● What this task involves
Copy out the data exactly as it appears, without a single image.

● Input material
= Beginning of Section =

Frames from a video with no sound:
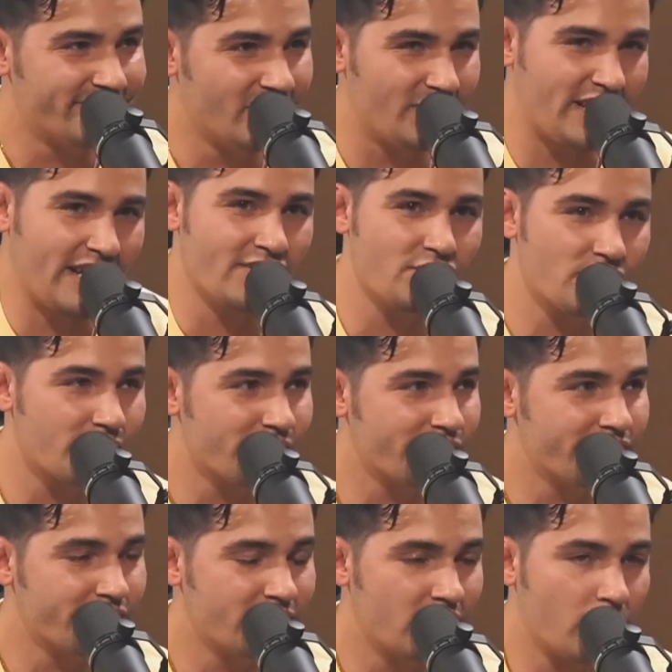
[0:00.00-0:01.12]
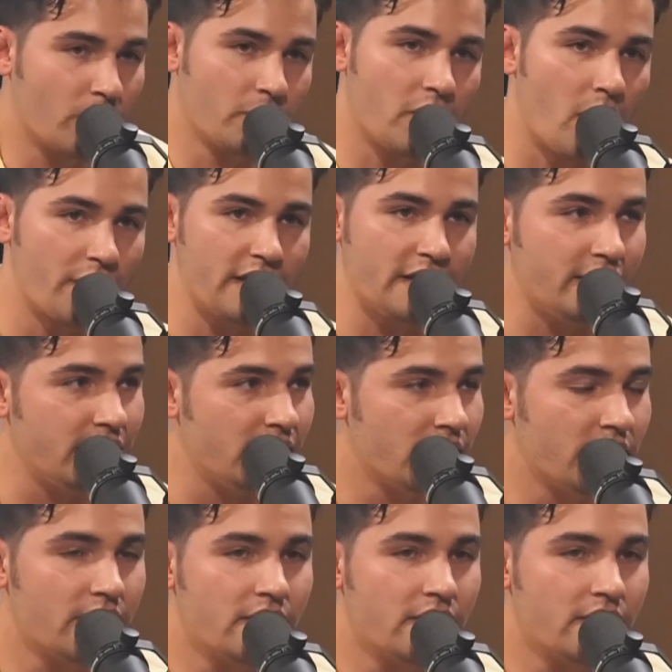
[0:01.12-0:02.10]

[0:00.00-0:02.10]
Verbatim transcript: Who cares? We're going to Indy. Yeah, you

= End of Section =

● Output for this task
Frames from a video with no sound:
[0:00.00-0:01.12]
[0:01.12-0:02.10]

[0:00.00-0:02.10]
Verbatim transcript: Who cares? We're going to Indy. Yeah, you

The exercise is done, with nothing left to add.